AI革命は両刃の剣

 (目まぐるしい科学技術の進歩)

 科学技術の飛躍的な発展により、人々の生活はより高度にそして快適になった。しかし、これらの発展は人間の作業を簡便化する役割が大半だ。例をあげれば、車や飛行機、テレビ、ラジオ、コンピュータなどで、さらにこれら製品を作るための画期的な大量生産方法や生産設備、農業においては食糧増産の化学肥料となどである。これらは、大衆化の均一性に対し生産性を高めるものであり、更なる発展を促すためには、人のもつ闘争本能や感情などの多様性制御を促すツールが必要になる。

(競争がない社会は発展しない)

 人間社会は、ちょっと前までは王政を強いている国が多く、ほんの一部の支配者層と既得権益層が国富を独占し、圧倒的多数の国民は貧困生活を余儀なくされる封建社会が一般的であった。その後、産業革命により資本主義が台頭するが違った意味での壮絶な格差社会が引き起こされ、これに反するように貧富のない社会を目標とした共産主義思想の国家が台頭する。しかし、競争がない平等下の社会では、人は自堕落になりやすく、良悪はあるが過酷な競争でしか富や科学的進化が生まれない事が判明した。現在においては、西欧諸国では資本主義でありながら格差をできるだ少なくする社会性民主主義国家が一般的になっているが、科学技術や産業の発展という点では、資本主義国家である米国と圧倒的な開きが生じている。

(科学技術は人類の感情コントールにまで踏み込んでいない)

 そもそも人の才能は均一ではない。例として、教育において40人クラス全員に東大目指した学力をつけさせる。スパルタな練習でプロ野球選手やサッカー選手を目指させる。こういった取組のもとで、どんなに頑張ったとしても東大合格、プロ野球選手になれるわけではなく達成率は極めて低い。そもそも才能格差に対する社会の答えは曖昧なままである。
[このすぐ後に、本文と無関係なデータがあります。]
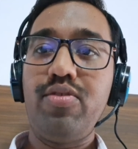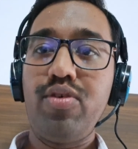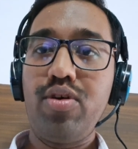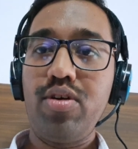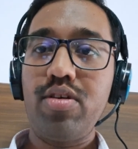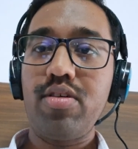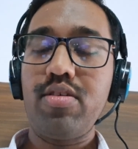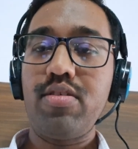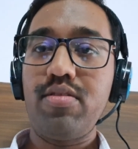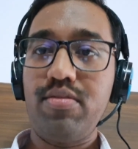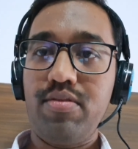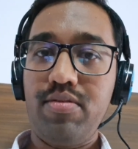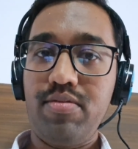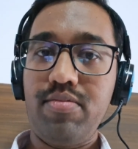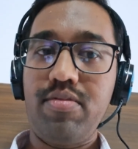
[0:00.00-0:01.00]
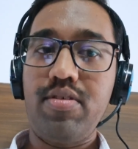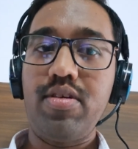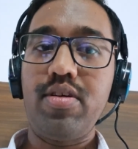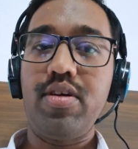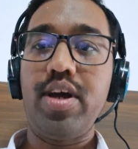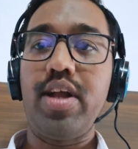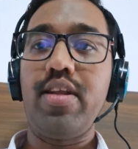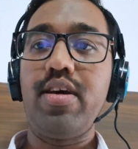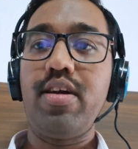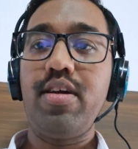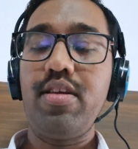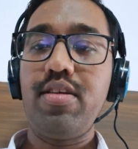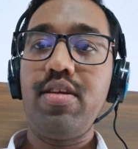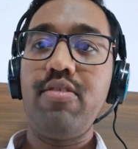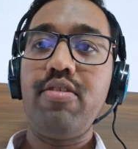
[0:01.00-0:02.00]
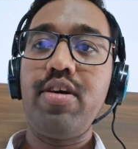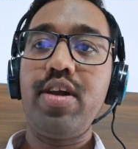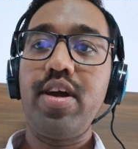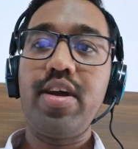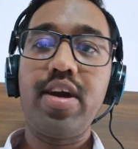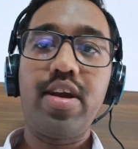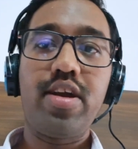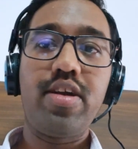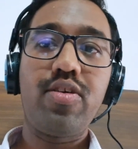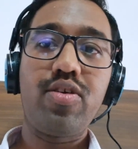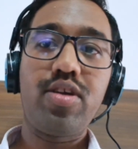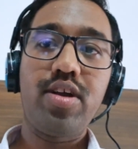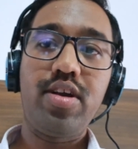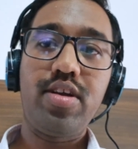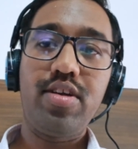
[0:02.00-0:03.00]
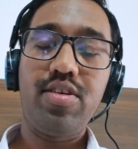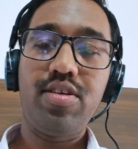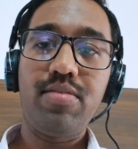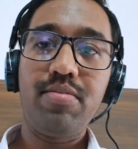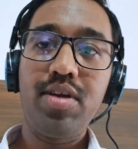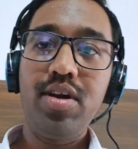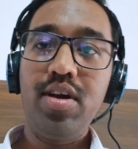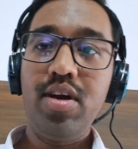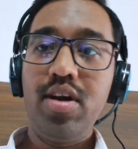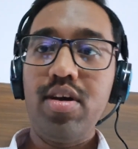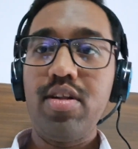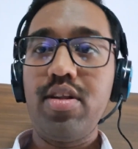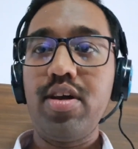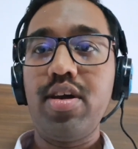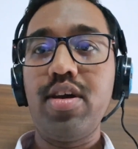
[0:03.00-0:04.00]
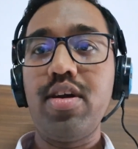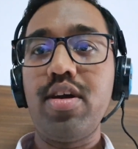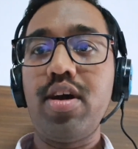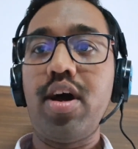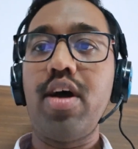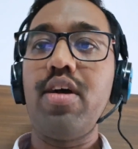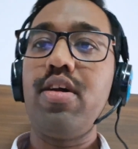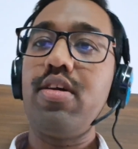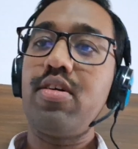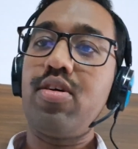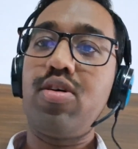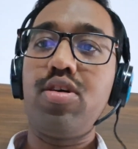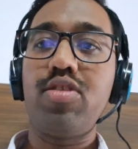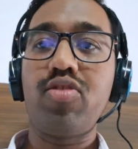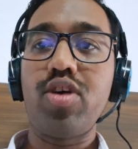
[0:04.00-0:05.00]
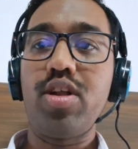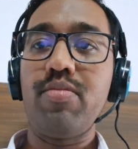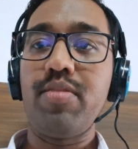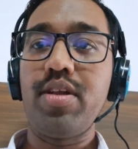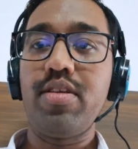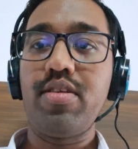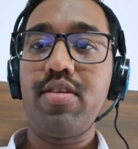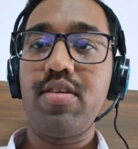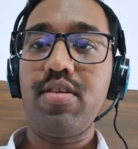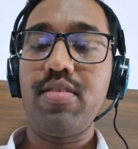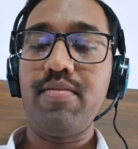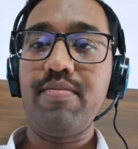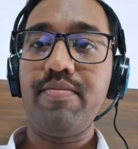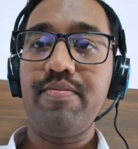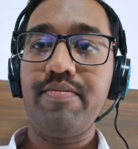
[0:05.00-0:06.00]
For NRSC, where I carried out the internship, they hired all 12 months.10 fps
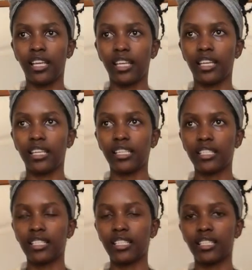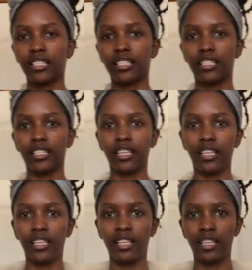And
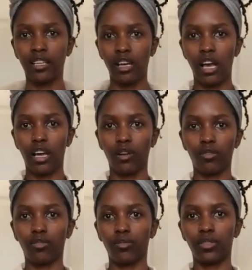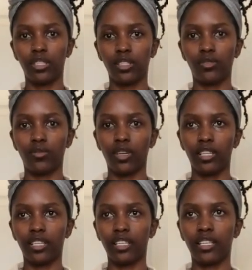I don't know, with this
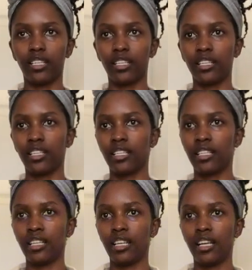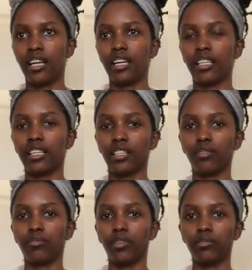one, I think I'll
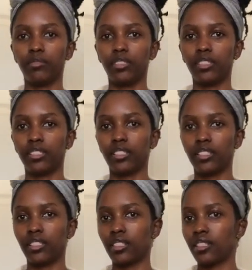probably just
 さらに能力が均等であっても、組織内においてはパーレートの2:8法則に従って活躍できる人と出来ない人に分かれてしまう。組織内では上り詰めるためには、大抵の場合、実力ではなく、特定の人に気に入られる裁量の側面が大きい。さらに、国家間においてもその国のメンツが正義より重きをおかれ、マスコミの報道も真実というより当事者が信じる正義感というフィルターでの報道に終始している。

(AIによる人の管理という革命)

 AIの発展は著しい。2030年を超える頃には、AIは産業のあらゆる箇所で活躍するようになる。企業の管理にもAIが活躍する時代が来て、はじめは人の仕事を代替することからスタートするが、これらが一段落するとAIが人を管理する時代に到達するであろう。AIの凄いところは、AIは目的意識などの有無に関わらず際限なく学習できるので際限なく知識を身に着けることが出来ること。また、人間のように利害関係や感情がないのでどんな局面でも冷静な回答や判断ができること。AIが人のように汎用的に脳を使うにはまだ相当の時間がかかるが、特化型で利用する分には人間以上の成果が期待できる。

 しかし、小学校の学業評価から始まって、社会全般の仕事については各個人の作業報告をAIが評価し、さらには昇進候補者もAIが素案を作り、関係者の評価を組み合わせながら決めていき、社長人事もAIが候補者を選定する。ということも可能になるが、こういった利用の仕方についてはいささか疑問が残るかもしれない。 それはAIを教育するのは人間である。AIが判断する物事の善悪は教育者の思想に基づくからである。現時点において社会を決めるのは人の感情に他ならないが、AIに判断をさせた場合、教育の仕方が偏向的だと、人間以上に精巧に判断するが、結果として間違った方向に結びつける危険性あるからだ。

 あと、10年も経つとAIの暴走を止めるべく、AI教育に対する倫理規定などが議論されたり、様々な導入にたいして規制をかけられる可能性もある。